La clandestinité donnait à leurs retrouvailles une joie particulière.  Ils disaient : "Nous sommes des voleurs ; notre bonheur est notre secret ; notre amour est notre survie; nous refusons être des naufragés; nous vivons cet amour et nous serons un jour des êtres inconsolables"

Je sais, se séparer est un déchirement. Il faut que toi même tu te persuades que c'est une bonne décision. Tes enfants te remercieront plus tard.  La mort aussi crée des déchirements, mais elle nous pousse à relativiser les choses.  La vie est un clin d'oeil, une étincelle, elle s'allume puis s'éteint.  Le temps est illusion.  On vit et on s'accommode de cette illusion. A un moment où on s'en va, tous les petits bobos ne sont rien.
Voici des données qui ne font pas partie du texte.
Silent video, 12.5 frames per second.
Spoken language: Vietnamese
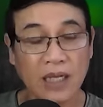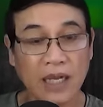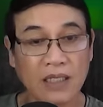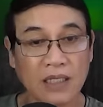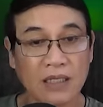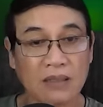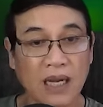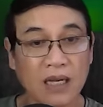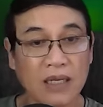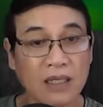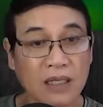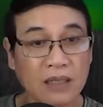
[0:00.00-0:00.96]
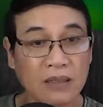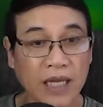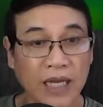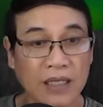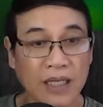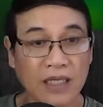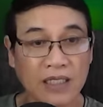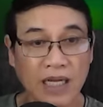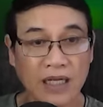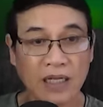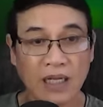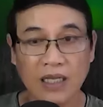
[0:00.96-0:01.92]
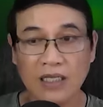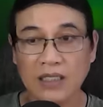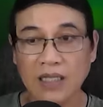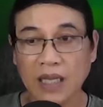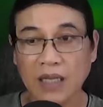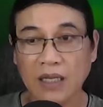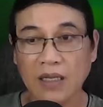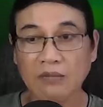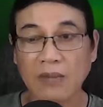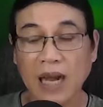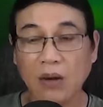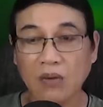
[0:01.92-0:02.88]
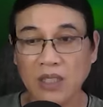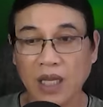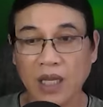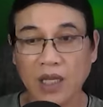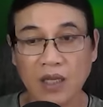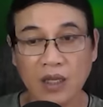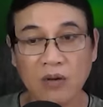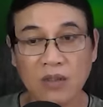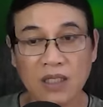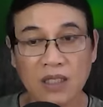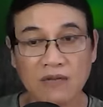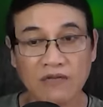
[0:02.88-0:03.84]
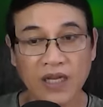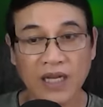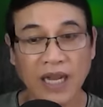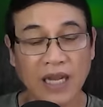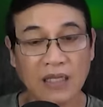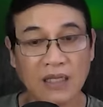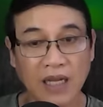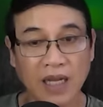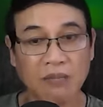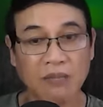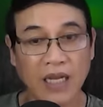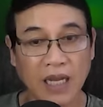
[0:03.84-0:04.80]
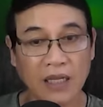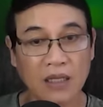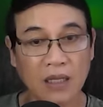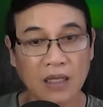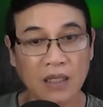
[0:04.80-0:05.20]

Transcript: Anh từng lỡ hứa với anh ấy rằng sẽ bảo vệ yêu thương Vi An như em gái.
L'amour n'est pas une décision ou une volonté. Il s'installe comme il nous quitte. Nous n'y pouvons rien.

1 commentaire:

Jostein a dit…

Ce n'est pas mon roman préféré de l'auteur. Mais c'est un habile questionnement sur le mariage. Je ne lis jamais les quatrièmes de couverture et enlisant le récit du peintre, je rêvais d'avoir la version de la femme. L'équilibre est respecté, pas en temps de parole, mais en terme de "défense". Dans l'échec d'un mariage, il y a toujours des responsabilités de part et d'autre.
Par contre j'ai dû rater quelque chose, parce que je lis dans bon nombre de chroniques que le peintre se nomme Imane. Pour moi, le peintre n'est pas nommé ( à part Foulane dans la seconde partie) et Imane est l'infirmiere.